Monday, November 23, 2015

Most Russians Not Descendants of Torturers or Their Victims, Moscow Commentators Say



Paul Goble

            Staunton, November 23 – Debates about the Russian and Soviet past often make it sound as if everyone in that country today must be the descendant either of one of those who tortured or one who was tortured, but in fact, two Moscow commentators say, most Russians are neither the one nor the other, a fact of life that complicates such discussions.

            Recently, Viktor Militaryev writes on the Svobodnaya pressa portal, historian Yury Moskovsky pointed out that “the overwhelming majority of [those] who are today’s citizens of Russia are neither descendants … descendants of ‘hangmen from the NKVD,’ or descendants of ‘the innocent victims of bloody Stalinist repressions” (svpressa.ru/society/article/136625/).

            The Moscow commentator for his part suggests that one might extend Moskovsky’s argument and point out that “the overwhelming majority of [Russians] are not descendants of noblemen, priests, capitalists, the pre-revolutionary intelligentsia, bureaucrats or officers … or even descendants of pre-revolutionary workers.”

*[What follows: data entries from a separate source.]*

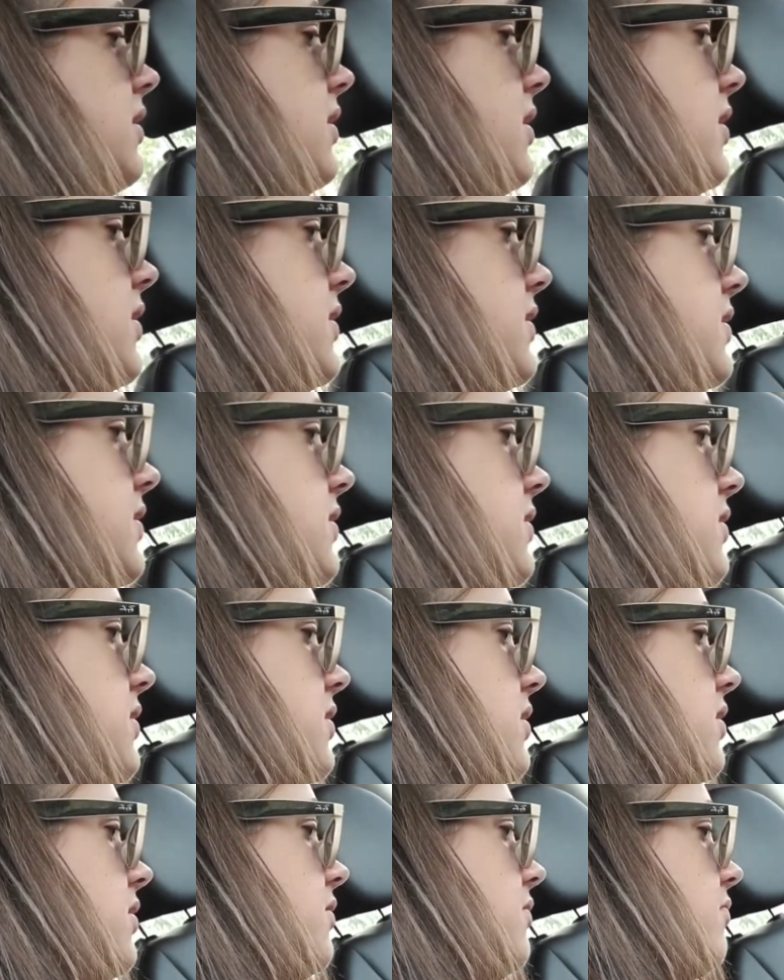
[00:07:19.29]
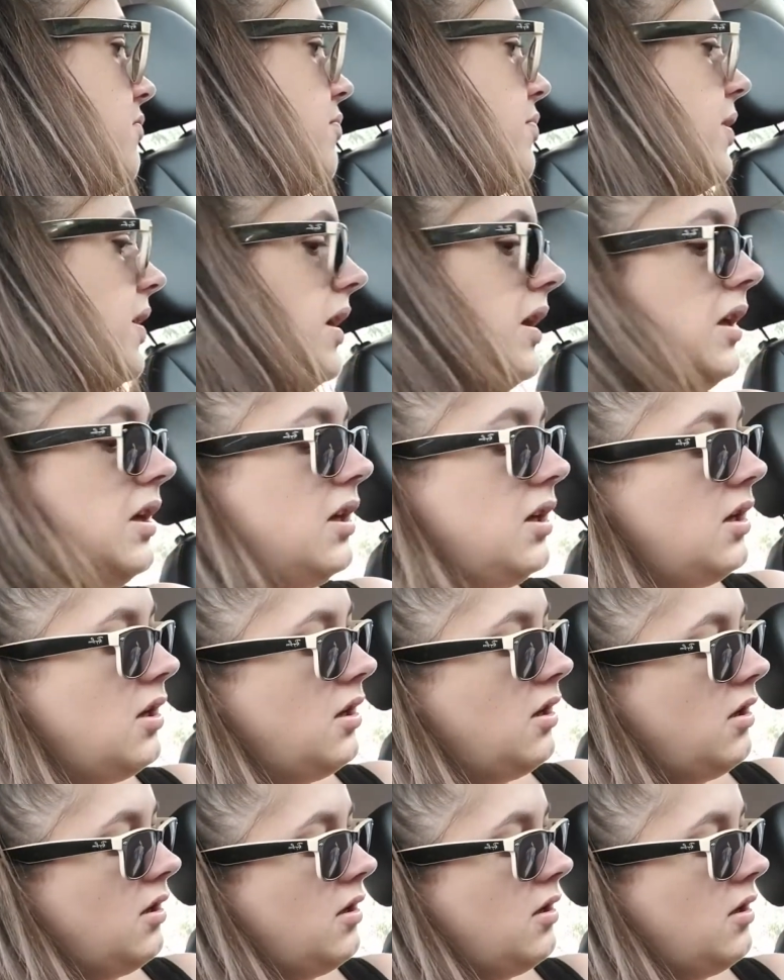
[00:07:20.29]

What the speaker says: this big.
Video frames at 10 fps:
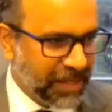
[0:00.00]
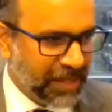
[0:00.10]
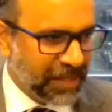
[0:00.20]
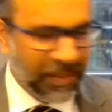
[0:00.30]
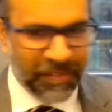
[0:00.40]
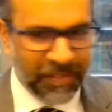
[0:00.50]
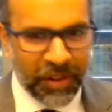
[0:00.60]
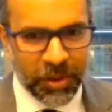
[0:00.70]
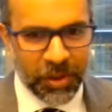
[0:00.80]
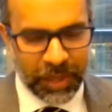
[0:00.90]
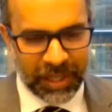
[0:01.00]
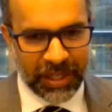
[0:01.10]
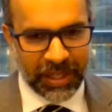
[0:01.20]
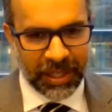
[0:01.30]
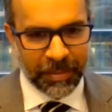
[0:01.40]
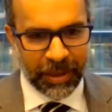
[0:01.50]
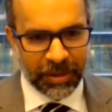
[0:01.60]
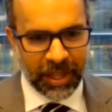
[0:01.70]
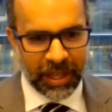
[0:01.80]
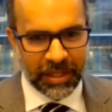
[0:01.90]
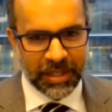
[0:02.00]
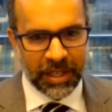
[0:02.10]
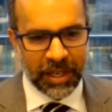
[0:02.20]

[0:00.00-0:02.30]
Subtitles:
something very quickly about that.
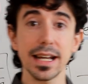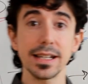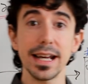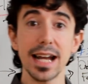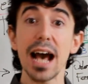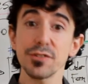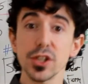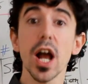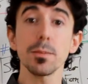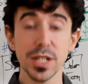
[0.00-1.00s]
and then after
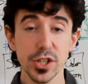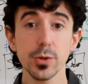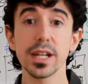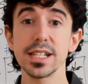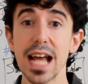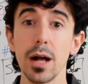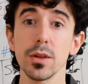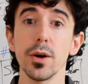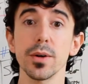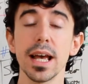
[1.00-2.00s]
an opt-in you can
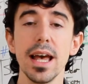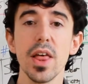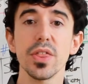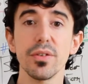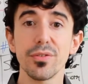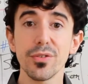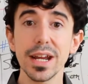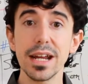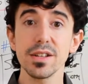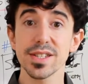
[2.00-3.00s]
download the
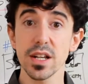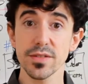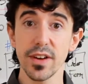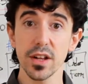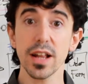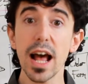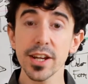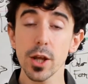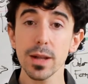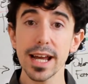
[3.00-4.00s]
free sales funnel
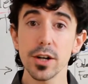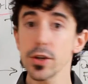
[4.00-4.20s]
calculator.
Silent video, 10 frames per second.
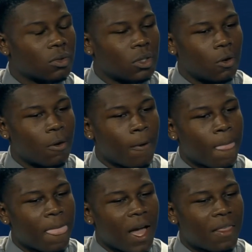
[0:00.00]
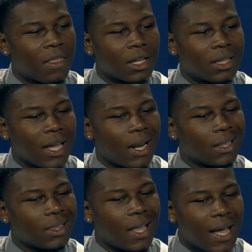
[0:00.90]
So I think that
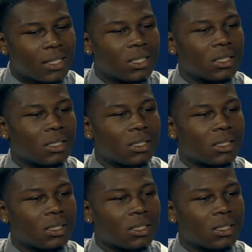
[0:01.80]
that's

            Instead, “the overwhelming majority” of Russians are “descendants of pre-revolutionary peasants.” They ancestors came from the village to the city “no earlier than the 1930s, the time of collectivization and industrialization. And among this majority, no small part arrived in the city after the war and then in the 1960s and 1970s.”

            That fact, Militaryev says, is “extraordinarily important” for two reasons. On the one hand, “80 percent of the citizens of Russia inherited from their peasant ancestors one and the same cultural system.” And on the other, they are not participants in the debate about the past in the same way as those more directly involved.

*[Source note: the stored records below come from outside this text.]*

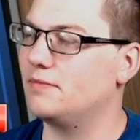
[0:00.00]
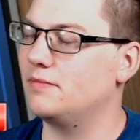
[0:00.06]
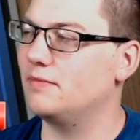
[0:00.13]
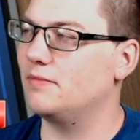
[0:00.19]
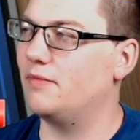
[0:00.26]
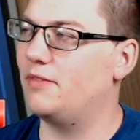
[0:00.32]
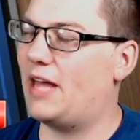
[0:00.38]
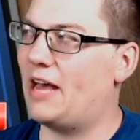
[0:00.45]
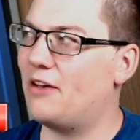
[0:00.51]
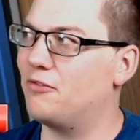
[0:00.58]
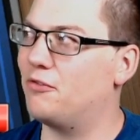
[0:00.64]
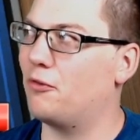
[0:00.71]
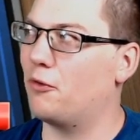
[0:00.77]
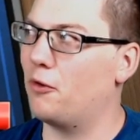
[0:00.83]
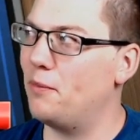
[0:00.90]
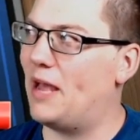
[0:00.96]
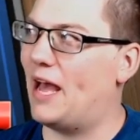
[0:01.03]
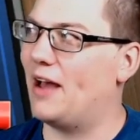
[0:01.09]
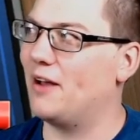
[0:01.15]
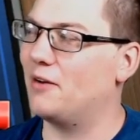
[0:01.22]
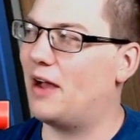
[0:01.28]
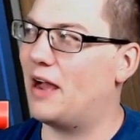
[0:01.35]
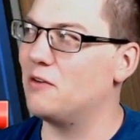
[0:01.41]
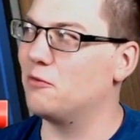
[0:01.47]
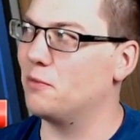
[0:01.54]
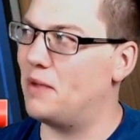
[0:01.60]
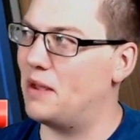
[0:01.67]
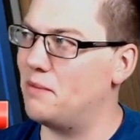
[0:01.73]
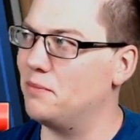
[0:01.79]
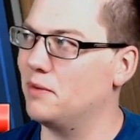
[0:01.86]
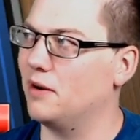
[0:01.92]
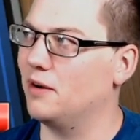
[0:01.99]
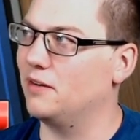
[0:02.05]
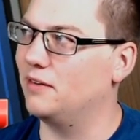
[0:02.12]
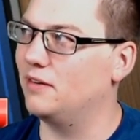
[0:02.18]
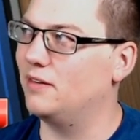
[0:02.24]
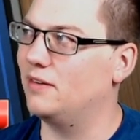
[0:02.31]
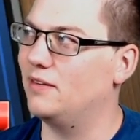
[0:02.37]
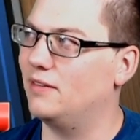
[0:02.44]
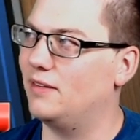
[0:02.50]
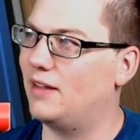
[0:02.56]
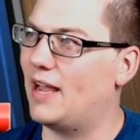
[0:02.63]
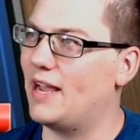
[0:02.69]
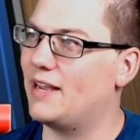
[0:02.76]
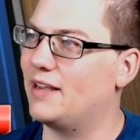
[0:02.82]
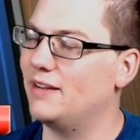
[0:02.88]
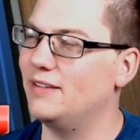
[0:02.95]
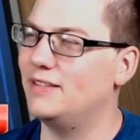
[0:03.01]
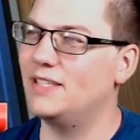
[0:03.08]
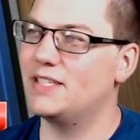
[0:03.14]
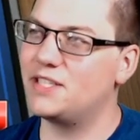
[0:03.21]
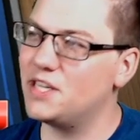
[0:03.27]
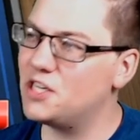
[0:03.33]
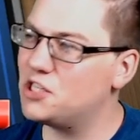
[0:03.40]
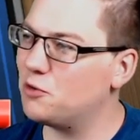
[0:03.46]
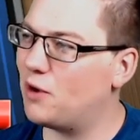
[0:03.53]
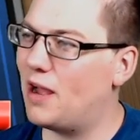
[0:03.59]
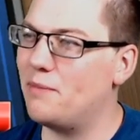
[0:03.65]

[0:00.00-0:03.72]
that format. I remember, like, Decidueye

            “A large part of both Soviet ‘hangmen’ and Soviet ‘victims’ at least until the beginning of the Great Fatherland War were urban residents,” a small part of the population.  The majority was and remains outside of this, the Moscow commentator says, except of course for the victims of mass collectivization.

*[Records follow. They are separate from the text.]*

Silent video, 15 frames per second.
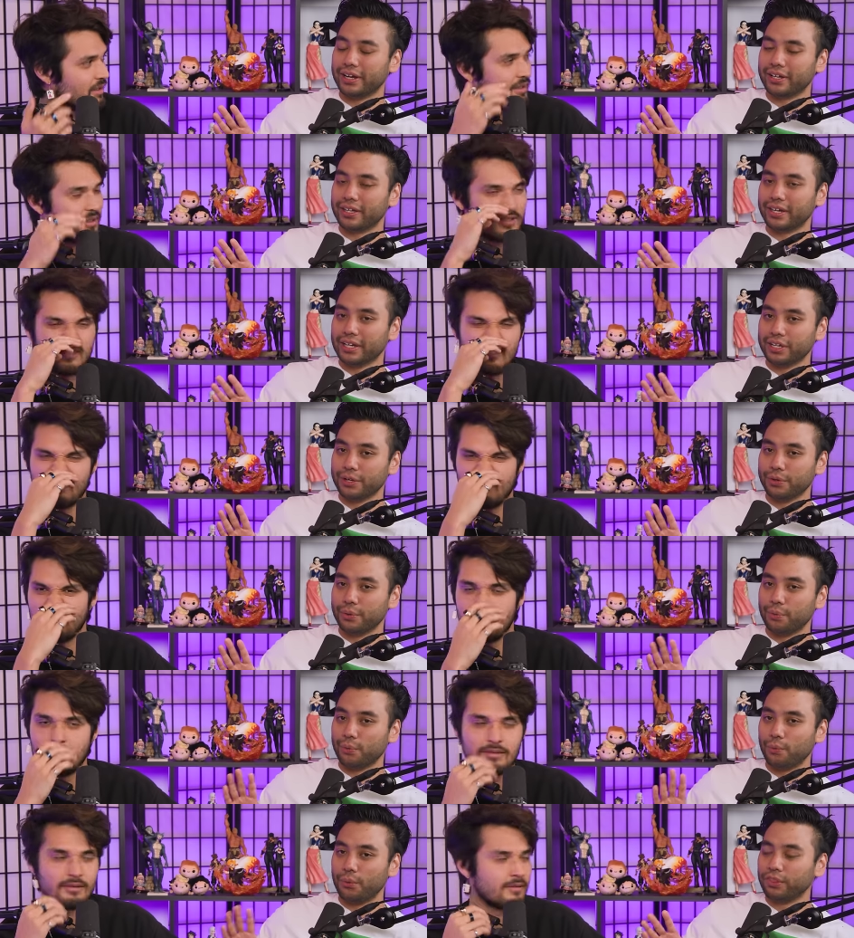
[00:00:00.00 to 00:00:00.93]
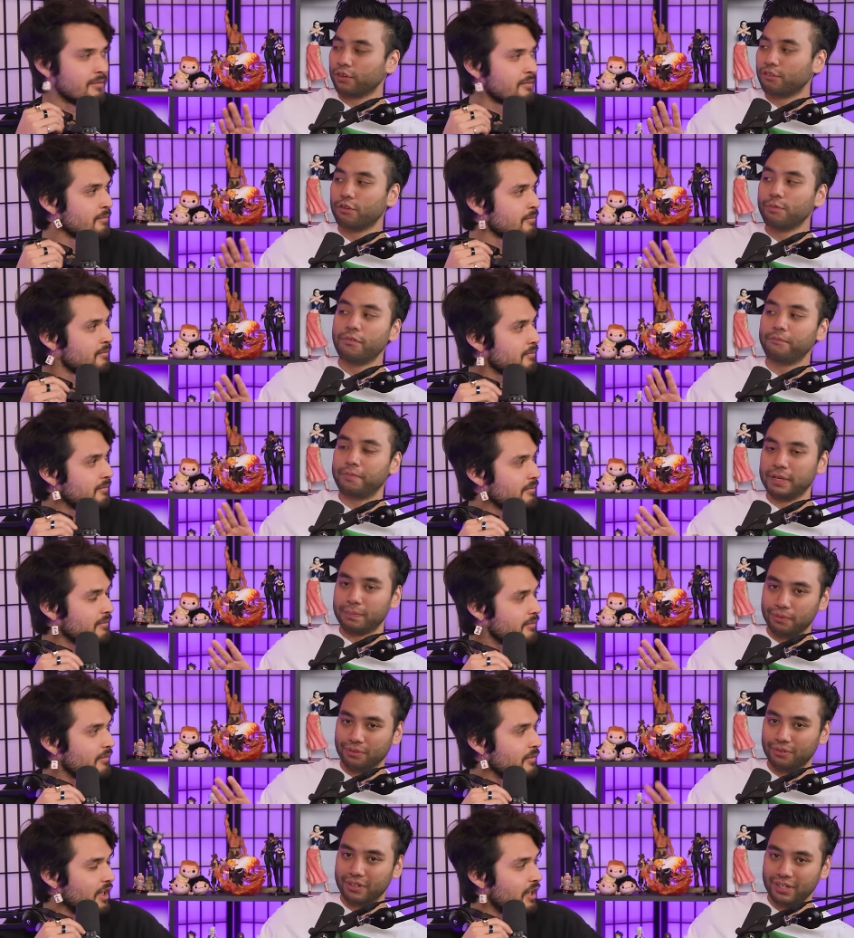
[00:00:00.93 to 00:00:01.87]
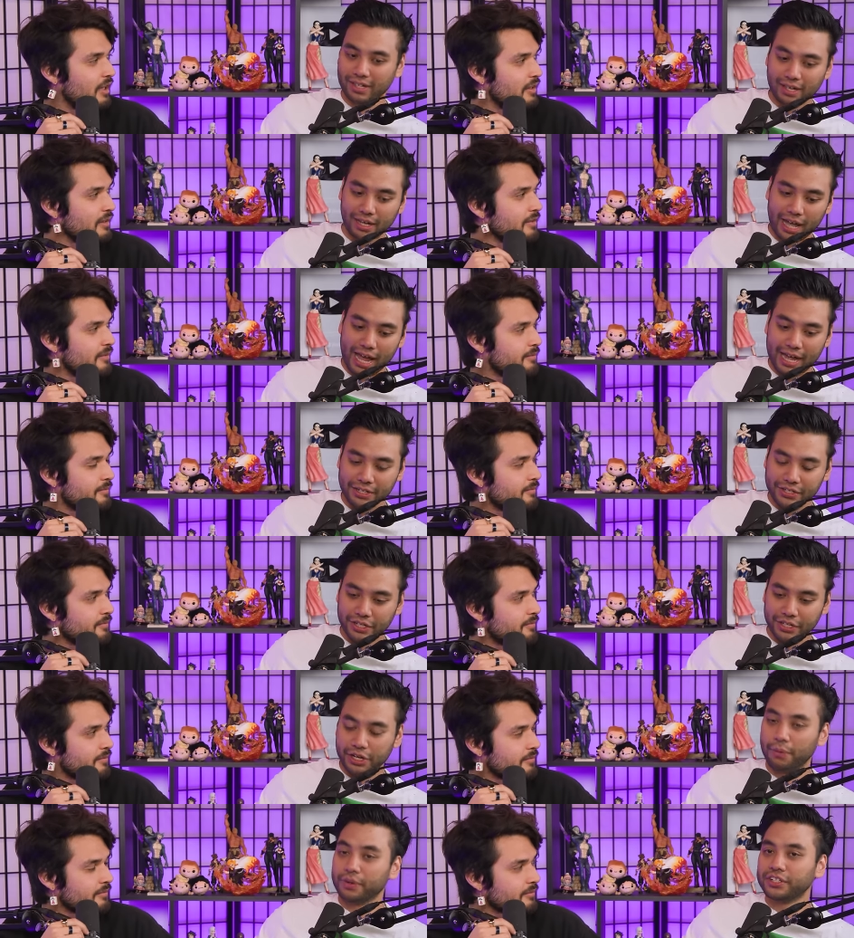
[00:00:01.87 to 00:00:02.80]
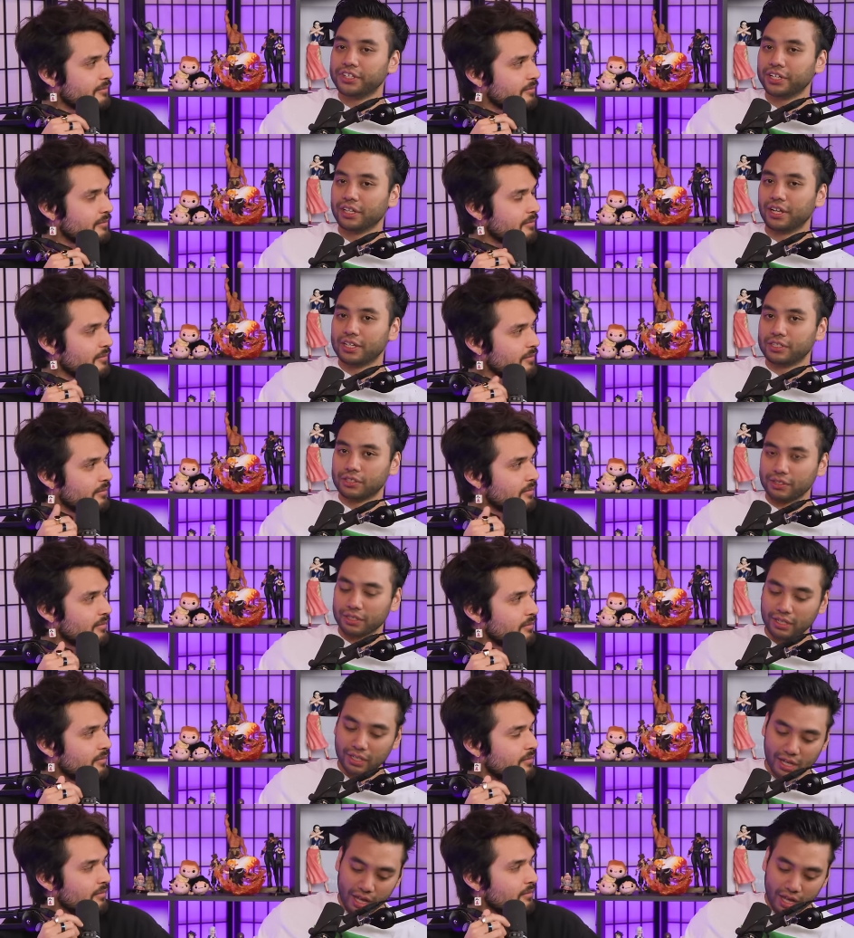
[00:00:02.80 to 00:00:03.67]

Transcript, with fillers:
Speaker 1: Okay, you're with a group of people. Yeah. And uh, you don't want to turn the lights on.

            But because of the intervening war and because memory tends to pass out of its “hot” phase after two generations, he continues, most Russians base their common memory on the war and define themselves in terms of the post-war past and the current situation. Thus they are most upset not by collectivization but by the post-1991 destruction of collective farms and all the talk about “farming.”

            This “general selectively positive relation to the Soviet past” explains much about the present, he argues, including the fact that the peasant “majority” hates the oligarchs and is convinced that “’thievish privatization’” must be revised but had a positive attitude toward Putin and “a loyal one to the institution of business.”

            It also has behavioral consequences, including the readiness of Russians to say they are Orthodox even though they don’t go to church and the fact that “every labor collective” in the country continues to function much like a “redistribution” committee of the kind that existed under serfdom. And it defines Russian concerns about justice.”

            Moreover, this peasant commonality gives the basis for the formation of a political nation, albeit with one exception: the fact that those who study any field in any detail do discover that those who went before them in fact were “shot, imprisoned, emigrated, or hid from censorship and falsely pretended to be loyal to Soviet ideology.”

            “What is to be done with this martyrology?” Militaryev asks, and then says, he does not know the answer. But he insists that everyone must recognized that there is a fundamental contradiction between the peasant majority’s view of the past in which they were not primarily “hangmen” or “victims” and that of the minority whose ancestors were one or the other.